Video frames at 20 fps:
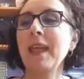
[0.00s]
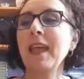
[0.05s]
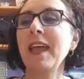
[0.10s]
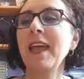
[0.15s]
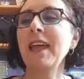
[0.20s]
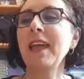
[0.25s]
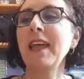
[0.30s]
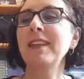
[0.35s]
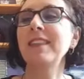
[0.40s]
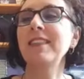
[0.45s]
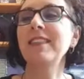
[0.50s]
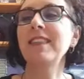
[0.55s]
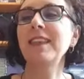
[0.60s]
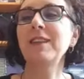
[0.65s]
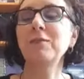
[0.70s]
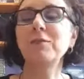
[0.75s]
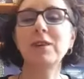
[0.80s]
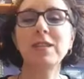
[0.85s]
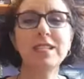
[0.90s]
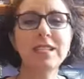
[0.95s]
And
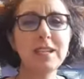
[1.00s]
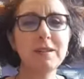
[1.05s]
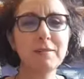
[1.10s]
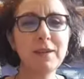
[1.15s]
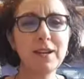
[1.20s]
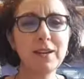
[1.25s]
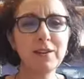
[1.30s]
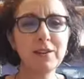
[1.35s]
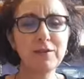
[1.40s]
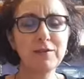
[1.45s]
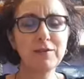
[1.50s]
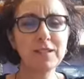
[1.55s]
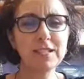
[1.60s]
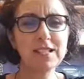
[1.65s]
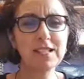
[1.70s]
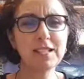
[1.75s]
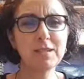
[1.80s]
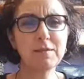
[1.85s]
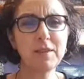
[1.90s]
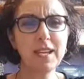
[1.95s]
then one day my girlfriend
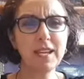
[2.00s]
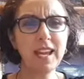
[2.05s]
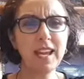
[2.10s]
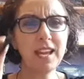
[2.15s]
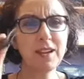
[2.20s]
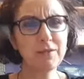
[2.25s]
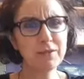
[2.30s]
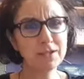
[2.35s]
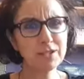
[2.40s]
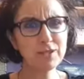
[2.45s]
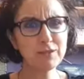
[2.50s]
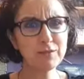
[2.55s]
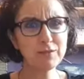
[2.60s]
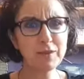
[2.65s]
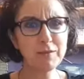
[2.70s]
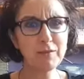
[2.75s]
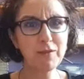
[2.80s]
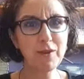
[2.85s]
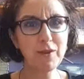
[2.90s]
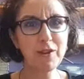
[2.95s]
said to me, hey, where's your
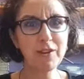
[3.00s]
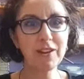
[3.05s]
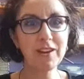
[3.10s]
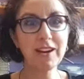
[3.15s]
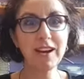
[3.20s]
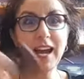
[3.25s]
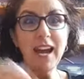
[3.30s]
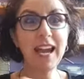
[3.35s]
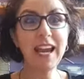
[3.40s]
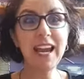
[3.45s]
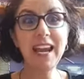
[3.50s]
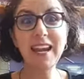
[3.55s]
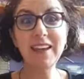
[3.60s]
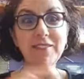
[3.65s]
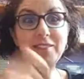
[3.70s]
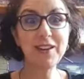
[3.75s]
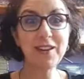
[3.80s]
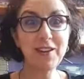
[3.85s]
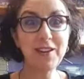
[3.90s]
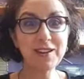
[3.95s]
rim roller? I didn't
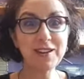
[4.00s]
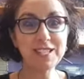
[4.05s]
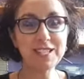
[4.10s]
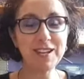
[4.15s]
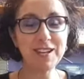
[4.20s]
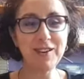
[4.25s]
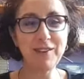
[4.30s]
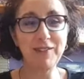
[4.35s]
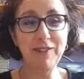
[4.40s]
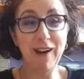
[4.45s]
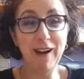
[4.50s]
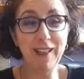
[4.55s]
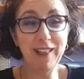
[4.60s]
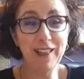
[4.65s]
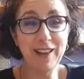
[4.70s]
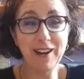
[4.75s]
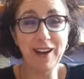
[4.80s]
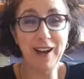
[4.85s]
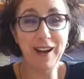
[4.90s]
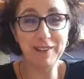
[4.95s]
even notice it had
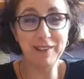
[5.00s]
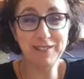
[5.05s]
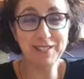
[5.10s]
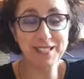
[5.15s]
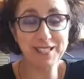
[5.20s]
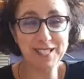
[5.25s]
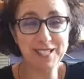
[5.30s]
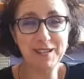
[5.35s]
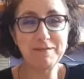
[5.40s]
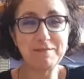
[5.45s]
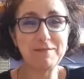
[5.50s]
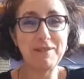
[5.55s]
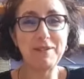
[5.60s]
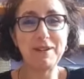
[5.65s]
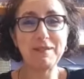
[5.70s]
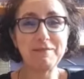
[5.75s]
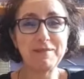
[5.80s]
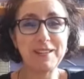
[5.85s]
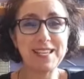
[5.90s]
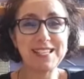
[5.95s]
fallen off at some
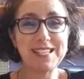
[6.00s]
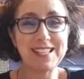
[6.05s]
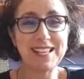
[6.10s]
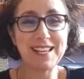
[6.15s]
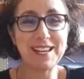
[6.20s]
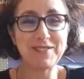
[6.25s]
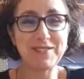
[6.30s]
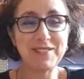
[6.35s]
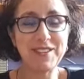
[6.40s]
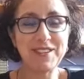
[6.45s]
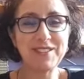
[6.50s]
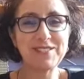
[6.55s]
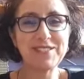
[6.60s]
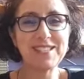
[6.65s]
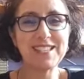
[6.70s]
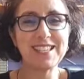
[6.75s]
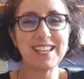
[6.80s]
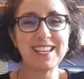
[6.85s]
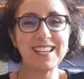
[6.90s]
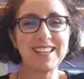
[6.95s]
point because I never
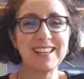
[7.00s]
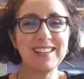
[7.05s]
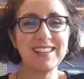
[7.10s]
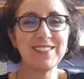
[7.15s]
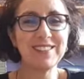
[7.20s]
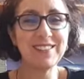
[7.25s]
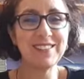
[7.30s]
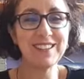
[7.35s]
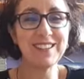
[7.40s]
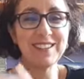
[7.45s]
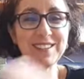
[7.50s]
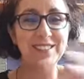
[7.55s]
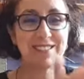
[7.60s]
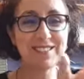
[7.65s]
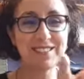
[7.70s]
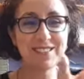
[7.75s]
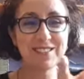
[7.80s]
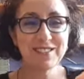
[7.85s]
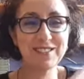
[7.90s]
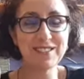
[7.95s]
used it, only
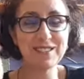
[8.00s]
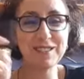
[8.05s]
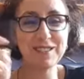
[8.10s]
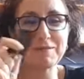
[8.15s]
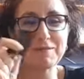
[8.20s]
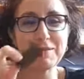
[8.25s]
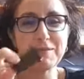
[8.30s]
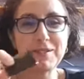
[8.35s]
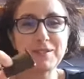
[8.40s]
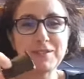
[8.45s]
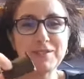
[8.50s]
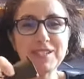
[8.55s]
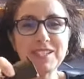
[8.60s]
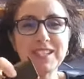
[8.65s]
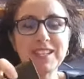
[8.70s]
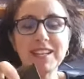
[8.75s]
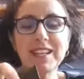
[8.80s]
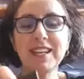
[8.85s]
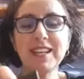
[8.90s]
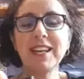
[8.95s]
during the
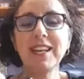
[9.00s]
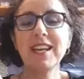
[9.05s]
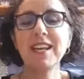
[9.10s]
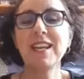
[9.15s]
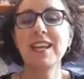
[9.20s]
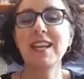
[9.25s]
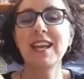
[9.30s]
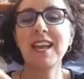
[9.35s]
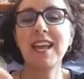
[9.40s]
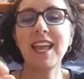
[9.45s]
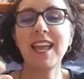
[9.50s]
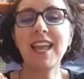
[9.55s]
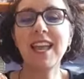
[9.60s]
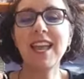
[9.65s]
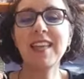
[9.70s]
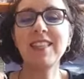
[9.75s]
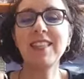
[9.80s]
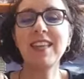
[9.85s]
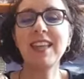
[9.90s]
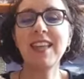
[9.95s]
promotion.
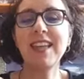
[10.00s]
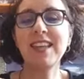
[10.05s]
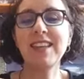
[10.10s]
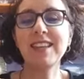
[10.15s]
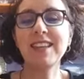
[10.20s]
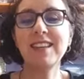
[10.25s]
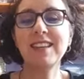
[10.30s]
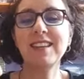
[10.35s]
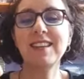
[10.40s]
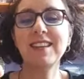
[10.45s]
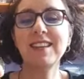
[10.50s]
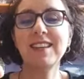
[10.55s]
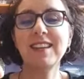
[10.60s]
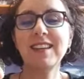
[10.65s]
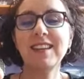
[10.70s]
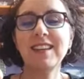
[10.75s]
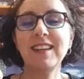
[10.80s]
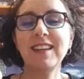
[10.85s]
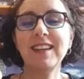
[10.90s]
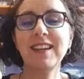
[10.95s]
And then
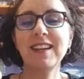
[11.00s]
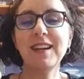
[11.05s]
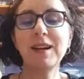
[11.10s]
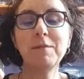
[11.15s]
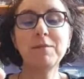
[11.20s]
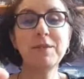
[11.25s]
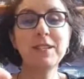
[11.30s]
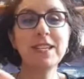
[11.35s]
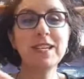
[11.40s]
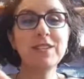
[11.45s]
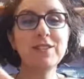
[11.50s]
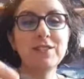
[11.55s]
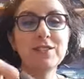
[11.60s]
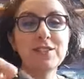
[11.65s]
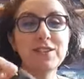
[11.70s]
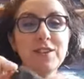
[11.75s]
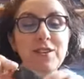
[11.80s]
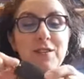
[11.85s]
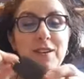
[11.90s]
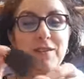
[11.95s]
a couple of years ago,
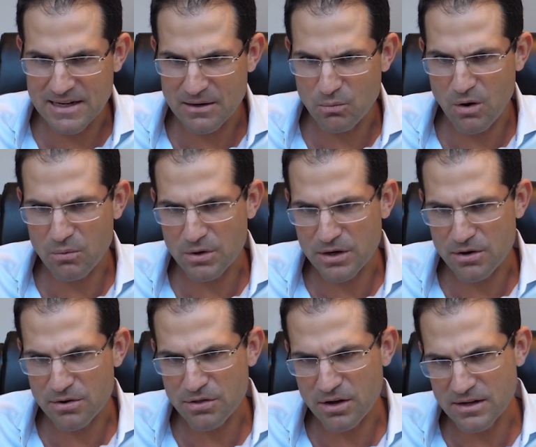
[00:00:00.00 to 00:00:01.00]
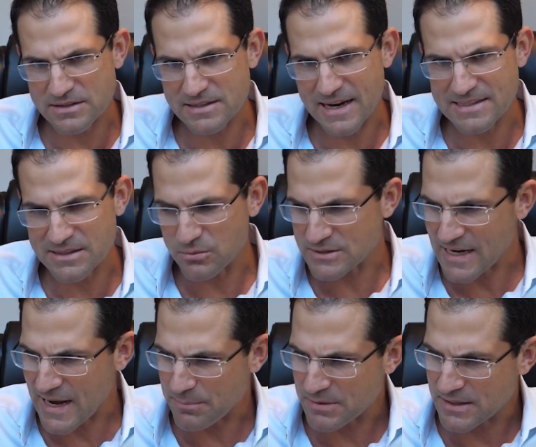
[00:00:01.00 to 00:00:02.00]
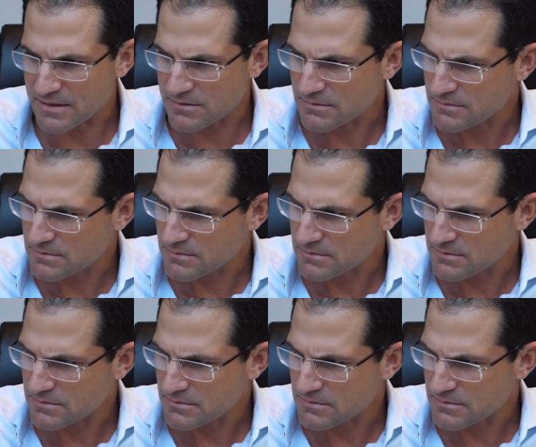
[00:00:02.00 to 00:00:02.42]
and what were your thoughts as it was happening?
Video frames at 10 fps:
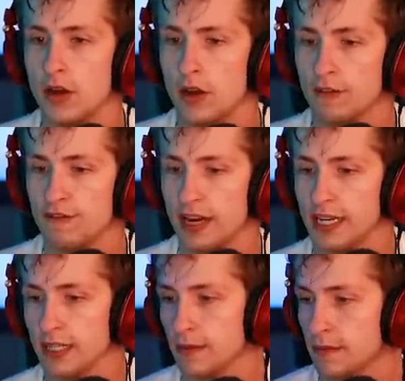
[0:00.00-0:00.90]
our
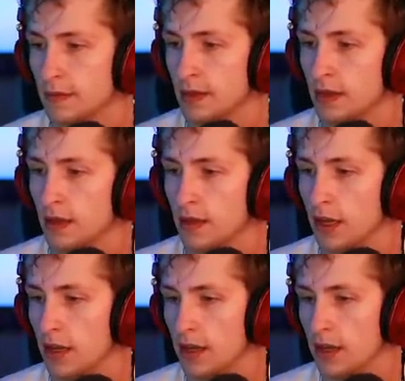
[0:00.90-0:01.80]
fighting.
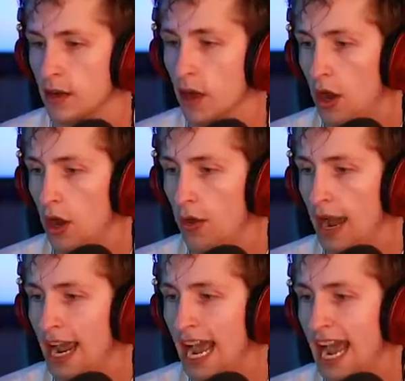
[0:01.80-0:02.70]
Uh, oh,
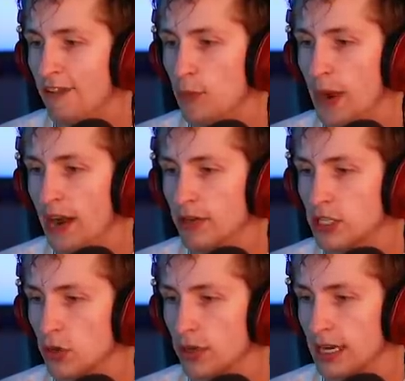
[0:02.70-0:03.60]
I, I have a pirate
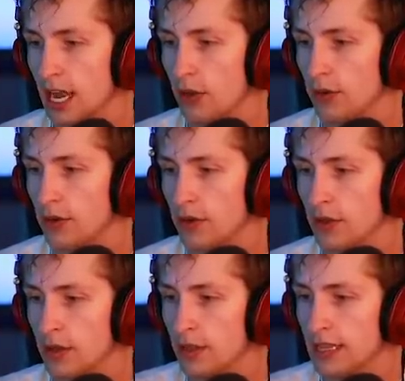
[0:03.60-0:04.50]
sword now.
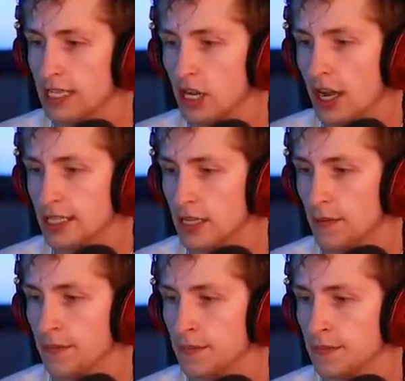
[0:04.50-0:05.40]
That's awesome.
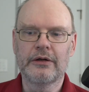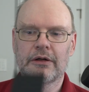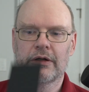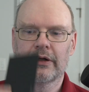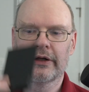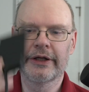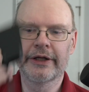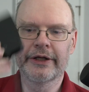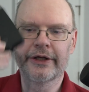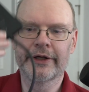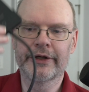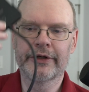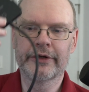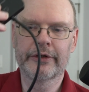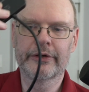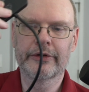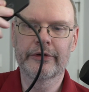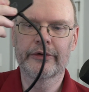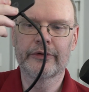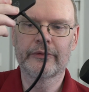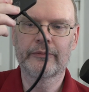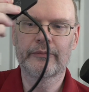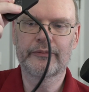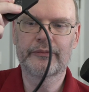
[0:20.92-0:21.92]
And
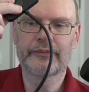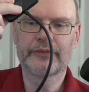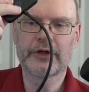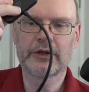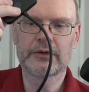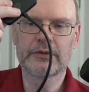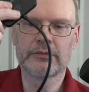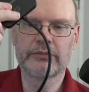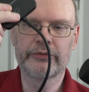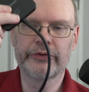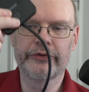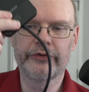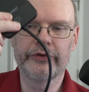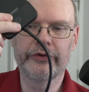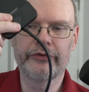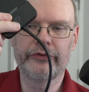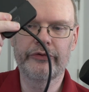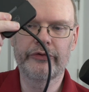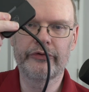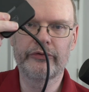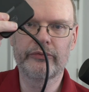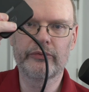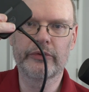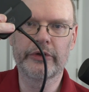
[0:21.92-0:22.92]
probably
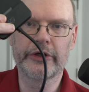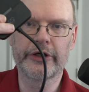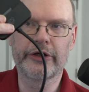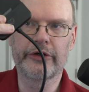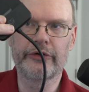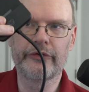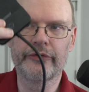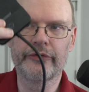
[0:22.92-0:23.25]
this as well.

**Description of the task:** For the material above, repeat each line exactly and leave out the pictures.

**Exercise result:**
Video frames at 20 fps:
[0.00s]
[0.05s]
[0.10s]
[0.15s]
[0.20s]
[0.25s]
[0.30s]
[0.35s]
[0.40s]
[0.45s]
[0.50s]
[0.55s]
[0.60s]
[0.65s]
[0.70s]
[0.75s]
[0.80s]
[0.85s]
[0.90s]
[0.95s]
And
[1.00s]
[1.05s]
[1.10s]
[1.15s]
[1.20s]
[1.25s]
[1.30s]
[1.35s]
[1.40s]
[1.45s]
[1.50s]
[1.55s]
[1.60s]
[1.65s]
[1.70s]
[1.75s]
[1.80s]
[1.85s]
[1.90s]
[1.95s]
then one day my girlfriend
[2.00s]
[2.05s]
[2.10s]
[2.15s]
[2.20s]
[2.25s]
[2.30s]
[2.35s]
[2.40s]
[2.45s]
[2.50s]
[2.55s]
[2.60s]
[2.65s]
[2.70s]
[2.75s]
[2.80s]
[2.85s]
[2.90s]
[2.95s]
said to me, hey, where's your
[3.00s]
[3.05s]
[3.10s]
[3.15s]
[3.20s]
[3.25s]
[3.30s]
[3.35s]
[3.40s]
[3.45s]
[3.50s]
[3.55s]
[3.60s]
[3.65s]
[3.70s]
[3.75s]
[3.80s]
[3.85s]
[3.90s]
[3.95s]
rim roller? I didn't
[4.00s]
[4.05s]
[4.10s]
[4.15s]
[4.20s]
[4.25s]
[4.30s]
[4.35s]
[4.40s]
[4.45s]
[4.50s]
[4.55s]
[4.60s]
[4.65s]
[4.70s]
[4.75s]
[4.80s]
[4.85s]
[4.90s]
[4.95s]
even notice it had
[5.00s]
[5.05s]
[5.10s]
[5.15s]
[5.20s]
[5.25s]
[5.30s]
[5.35s]
[5.40s]
[5.45s]
[5.50s]
[5.55s]
[5.60s]
[5.65s]
[5.70s]
[5.75s]
[5.80s]
[5.85s]
[5.90s]
[5.95s]
fallen off at some
[6.00s]
[6.05s]
[6.10s]
[6.15s]
[6.20s]
[6.25s]
[6.30s]
[6.35s]
[6.40s]
[6.45s]
[6.50s]
[6.55s]
[6.60s]
[6.65s]
[6.70s]
[6.75s]
[6.80s]
[6.85s]
[6.90s]
[6.95s]
point because I never
[7.00s]
[7.05s]
[7.10s]
[7.15s]
[7.20s]
[7.25s]
[7.30s]
[7.35s]
[7.40s]
[7.45s]
[7.50s]
[7.55s]
[7.60s]
[7.65s]
[7.70s]
[7.75s]
[7.80s]
[7.85s]
[7.90s]
[7.95s]
used it, only
[8.00s]
[8.05s]
[8.10s]
[8.15s]
[8.20s]
[8.25s]
[8.30s]
[8.35s]
[8.40s]
[8.45s]
[8.50s]
[8.55s]
[8.60s]
[8.65s]
[8.70s]
[8.75s]
[8.80s]
[8.85s]
[8.90s]
[8.95s]
during the
[9.00s]
[9.05s]
[9.10s]
[9.15s]
[9.20s]
[9.25s]
[9.30s]
[9.35s]
[9.40s]
[9.45s]
[9.50s]
[9.55s]
[9.60s]
[9.65s]
[9.70s]
[9.75s]
[9.80s]
[9.85s]
[9.90s]
[9.95s]
promotion.
[10.00s]
[10.05s]
[10.10s]
[10.15s]
[10.20s]
[10.25s]
[10.30s]
[10.35s]
[10.40s]
[10.45s]
[10.50s]
[10.55s]
[10.60s]
[10.65s]
[10.70s]
[10.75s]
[10.80s]
[10.85s]
[10.90s]
[10.95s]
And then
[11.00s]
[11.05s]
[11.10s]
[11.15s]
[11.20s]
[11.25s]
[11.30s]
[11.35s]
[11.40s]
[11.45s]
[11.50s]
[11.55s]
[11.60s]
[11.65s]
[11.70s]
[11.75s]
[11.80s]
[11.85s]
[11.90s]
[11.95s]
a couple of years ago,
[00:00:00.00 to 00:00:01.00]
[00:00:01.00 to 00:00:02.00]
[00:00:02.00 to 00:00:02.42]
and what were your thoughts as it was happening?
Video frames at 10 fps:
[0:00.00-0:00.90]
our
[0:00.90-0:01.80]
fighting.
[0:01.80-0:02.70]
Uh, oh,
[0:02.70-0:03.60]
I, I have a pirate
[0:03.60-0:04.50]
sword now.
[0:04.50-0:05.40]
That's awesome.
[0:20.92-0:21.92]
And
[0:21.92-0:22.92]
probably
[0:22.92-0:23.25]
this as well.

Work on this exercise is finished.